PROMPT: Check each line of the records below for the word "Transcript" and copy those where it appears.

DATA EXTRACTS:
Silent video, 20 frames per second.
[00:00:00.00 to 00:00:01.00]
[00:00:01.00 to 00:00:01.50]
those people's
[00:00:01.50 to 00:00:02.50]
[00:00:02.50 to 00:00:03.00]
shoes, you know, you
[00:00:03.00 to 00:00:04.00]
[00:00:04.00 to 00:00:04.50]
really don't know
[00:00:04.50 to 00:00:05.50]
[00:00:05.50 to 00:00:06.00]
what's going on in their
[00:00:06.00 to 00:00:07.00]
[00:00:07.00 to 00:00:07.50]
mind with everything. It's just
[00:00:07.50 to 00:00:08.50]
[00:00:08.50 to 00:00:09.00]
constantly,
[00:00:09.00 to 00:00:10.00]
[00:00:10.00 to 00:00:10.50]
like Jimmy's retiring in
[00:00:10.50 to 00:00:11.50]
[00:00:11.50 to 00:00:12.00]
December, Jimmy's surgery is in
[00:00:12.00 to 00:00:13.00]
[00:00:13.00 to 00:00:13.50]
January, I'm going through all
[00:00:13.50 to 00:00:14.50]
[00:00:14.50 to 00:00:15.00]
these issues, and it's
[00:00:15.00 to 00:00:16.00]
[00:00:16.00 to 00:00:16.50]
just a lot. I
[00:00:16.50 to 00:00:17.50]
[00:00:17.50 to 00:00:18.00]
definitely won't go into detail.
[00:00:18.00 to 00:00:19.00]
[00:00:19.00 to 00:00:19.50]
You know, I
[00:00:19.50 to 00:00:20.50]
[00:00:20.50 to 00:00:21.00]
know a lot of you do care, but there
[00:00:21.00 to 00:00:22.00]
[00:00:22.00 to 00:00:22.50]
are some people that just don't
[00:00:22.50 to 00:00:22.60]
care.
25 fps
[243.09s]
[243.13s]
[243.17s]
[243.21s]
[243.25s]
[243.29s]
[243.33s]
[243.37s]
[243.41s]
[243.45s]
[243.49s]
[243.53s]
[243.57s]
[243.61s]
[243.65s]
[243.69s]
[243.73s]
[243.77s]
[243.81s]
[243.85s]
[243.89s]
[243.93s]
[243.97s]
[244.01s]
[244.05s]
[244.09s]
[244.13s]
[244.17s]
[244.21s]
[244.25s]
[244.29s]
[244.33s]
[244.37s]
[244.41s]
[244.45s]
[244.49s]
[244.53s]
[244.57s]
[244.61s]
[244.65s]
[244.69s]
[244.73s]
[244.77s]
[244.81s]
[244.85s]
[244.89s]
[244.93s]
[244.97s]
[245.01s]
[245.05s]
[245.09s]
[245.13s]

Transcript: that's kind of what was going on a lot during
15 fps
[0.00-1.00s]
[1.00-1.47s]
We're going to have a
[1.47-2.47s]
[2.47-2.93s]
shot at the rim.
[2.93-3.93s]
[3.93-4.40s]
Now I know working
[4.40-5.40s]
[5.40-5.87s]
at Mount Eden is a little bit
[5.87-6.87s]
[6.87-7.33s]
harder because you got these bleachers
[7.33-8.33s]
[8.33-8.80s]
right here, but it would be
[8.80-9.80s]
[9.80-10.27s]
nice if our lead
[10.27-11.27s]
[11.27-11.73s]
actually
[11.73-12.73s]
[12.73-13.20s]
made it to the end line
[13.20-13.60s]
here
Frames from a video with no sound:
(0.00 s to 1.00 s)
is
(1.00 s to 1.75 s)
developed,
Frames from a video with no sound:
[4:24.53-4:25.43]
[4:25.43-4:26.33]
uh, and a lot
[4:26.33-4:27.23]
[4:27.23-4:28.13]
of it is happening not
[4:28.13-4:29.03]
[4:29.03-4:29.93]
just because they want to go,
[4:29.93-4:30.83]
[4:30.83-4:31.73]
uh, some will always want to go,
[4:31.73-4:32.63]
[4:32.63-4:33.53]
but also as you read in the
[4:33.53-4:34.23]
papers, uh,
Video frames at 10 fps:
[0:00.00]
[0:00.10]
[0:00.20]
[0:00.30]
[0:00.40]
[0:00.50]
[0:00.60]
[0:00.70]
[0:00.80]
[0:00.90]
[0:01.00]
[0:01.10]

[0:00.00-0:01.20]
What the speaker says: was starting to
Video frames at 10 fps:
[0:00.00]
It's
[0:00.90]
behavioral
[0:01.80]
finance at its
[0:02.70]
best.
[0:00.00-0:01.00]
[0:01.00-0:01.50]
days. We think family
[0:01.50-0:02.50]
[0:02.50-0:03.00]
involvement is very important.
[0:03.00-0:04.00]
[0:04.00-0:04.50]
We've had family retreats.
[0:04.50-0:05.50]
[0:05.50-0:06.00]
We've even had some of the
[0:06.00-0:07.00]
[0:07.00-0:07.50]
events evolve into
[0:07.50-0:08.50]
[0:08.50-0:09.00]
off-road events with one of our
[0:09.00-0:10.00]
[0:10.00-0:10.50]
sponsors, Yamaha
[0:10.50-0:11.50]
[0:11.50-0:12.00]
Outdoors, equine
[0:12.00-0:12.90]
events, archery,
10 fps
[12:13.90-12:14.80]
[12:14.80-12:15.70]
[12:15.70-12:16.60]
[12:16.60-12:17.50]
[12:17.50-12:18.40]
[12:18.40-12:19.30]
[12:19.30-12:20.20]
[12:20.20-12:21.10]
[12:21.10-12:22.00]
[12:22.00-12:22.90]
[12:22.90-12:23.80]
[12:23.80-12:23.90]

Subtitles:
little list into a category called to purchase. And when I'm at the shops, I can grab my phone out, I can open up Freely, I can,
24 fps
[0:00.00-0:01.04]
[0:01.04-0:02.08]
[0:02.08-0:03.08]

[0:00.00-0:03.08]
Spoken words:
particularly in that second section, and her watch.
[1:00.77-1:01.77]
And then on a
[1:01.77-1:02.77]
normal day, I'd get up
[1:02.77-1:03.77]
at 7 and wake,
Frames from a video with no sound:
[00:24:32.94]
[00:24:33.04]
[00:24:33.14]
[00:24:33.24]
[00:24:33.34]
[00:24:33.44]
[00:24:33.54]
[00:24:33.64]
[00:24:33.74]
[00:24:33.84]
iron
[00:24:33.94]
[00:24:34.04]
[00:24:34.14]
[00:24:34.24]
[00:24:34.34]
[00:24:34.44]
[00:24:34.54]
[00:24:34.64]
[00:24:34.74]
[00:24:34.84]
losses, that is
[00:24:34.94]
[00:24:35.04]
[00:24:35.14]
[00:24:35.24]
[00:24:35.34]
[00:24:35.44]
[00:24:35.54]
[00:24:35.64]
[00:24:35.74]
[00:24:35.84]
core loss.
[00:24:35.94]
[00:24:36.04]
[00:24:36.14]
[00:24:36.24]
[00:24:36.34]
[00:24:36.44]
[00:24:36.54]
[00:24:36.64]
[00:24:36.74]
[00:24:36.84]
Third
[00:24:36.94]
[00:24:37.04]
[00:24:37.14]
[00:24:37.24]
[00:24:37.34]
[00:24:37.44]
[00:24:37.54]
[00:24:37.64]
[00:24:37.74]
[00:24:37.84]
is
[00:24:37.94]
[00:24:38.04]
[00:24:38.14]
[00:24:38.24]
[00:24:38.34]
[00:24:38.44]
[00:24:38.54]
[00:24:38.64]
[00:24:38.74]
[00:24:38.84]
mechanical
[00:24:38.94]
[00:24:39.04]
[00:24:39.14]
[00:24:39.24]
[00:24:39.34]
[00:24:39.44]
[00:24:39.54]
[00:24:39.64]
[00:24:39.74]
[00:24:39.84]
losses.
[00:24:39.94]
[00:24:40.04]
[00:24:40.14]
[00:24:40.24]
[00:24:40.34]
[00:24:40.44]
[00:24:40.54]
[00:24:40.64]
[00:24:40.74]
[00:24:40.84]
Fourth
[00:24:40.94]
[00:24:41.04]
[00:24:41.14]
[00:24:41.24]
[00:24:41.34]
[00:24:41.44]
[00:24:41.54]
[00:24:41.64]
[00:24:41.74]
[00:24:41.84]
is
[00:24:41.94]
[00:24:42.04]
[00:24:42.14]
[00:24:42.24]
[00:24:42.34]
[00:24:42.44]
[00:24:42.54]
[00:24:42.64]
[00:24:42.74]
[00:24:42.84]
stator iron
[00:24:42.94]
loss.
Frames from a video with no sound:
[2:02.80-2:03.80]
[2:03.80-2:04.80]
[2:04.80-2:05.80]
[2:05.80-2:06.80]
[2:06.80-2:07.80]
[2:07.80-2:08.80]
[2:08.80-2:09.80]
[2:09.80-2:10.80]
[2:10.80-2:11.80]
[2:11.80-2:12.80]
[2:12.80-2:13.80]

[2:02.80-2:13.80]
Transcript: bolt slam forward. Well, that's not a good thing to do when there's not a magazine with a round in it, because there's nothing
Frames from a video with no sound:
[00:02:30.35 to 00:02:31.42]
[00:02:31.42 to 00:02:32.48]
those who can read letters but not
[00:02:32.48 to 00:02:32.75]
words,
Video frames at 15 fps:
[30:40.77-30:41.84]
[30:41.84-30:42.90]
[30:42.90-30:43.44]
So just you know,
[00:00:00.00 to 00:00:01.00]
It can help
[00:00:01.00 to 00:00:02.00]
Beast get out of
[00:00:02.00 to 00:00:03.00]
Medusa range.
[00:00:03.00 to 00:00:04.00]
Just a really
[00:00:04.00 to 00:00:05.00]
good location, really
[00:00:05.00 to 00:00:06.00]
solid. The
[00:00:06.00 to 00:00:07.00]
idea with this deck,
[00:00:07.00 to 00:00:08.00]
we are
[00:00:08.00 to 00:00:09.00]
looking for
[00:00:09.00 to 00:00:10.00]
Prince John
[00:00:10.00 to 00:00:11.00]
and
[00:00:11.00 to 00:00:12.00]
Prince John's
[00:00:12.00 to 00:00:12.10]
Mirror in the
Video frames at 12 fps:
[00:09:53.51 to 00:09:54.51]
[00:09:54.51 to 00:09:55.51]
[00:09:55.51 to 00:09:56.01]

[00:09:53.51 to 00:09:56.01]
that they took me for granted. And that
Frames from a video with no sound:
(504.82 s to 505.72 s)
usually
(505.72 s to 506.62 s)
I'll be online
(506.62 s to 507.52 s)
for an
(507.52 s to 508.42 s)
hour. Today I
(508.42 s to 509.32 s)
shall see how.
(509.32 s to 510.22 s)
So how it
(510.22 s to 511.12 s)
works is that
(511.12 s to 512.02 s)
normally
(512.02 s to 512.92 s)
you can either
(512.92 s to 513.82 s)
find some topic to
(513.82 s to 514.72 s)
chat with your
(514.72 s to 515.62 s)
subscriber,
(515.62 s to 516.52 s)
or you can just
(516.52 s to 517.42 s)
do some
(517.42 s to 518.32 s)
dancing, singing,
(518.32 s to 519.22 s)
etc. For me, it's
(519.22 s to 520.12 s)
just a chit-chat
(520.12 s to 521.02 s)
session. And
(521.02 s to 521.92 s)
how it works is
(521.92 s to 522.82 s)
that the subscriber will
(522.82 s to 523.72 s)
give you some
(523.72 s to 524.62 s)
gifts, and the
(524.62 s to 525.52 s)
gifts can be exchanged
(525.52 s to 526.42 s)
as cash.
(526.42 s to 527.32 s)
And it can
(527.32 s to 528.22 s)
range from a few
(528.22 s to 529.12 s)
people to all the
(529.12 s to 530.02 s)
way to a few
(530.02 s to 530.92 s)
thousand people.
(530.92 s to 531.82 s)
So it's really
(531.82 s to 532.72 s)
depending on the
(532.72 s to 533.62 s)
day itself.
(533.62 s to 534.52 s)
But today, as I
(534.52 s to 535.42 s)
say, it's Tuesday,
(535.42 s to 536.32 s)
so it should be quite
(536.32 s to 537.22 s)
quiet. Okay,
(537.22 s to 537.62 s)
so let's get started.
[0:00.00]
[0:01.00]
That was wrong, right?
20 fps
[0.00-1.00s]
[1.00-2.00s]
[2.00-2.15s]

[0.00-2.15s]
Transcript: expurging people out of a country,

TASK OUTPUT:
Transcript: that's kind of what was going on a lot during
Transcript: bolt slam forward. Well, that's not a good thing to do when there's not a magazine with a round in it, because there's nothing
Transcript: expurging people out of a country,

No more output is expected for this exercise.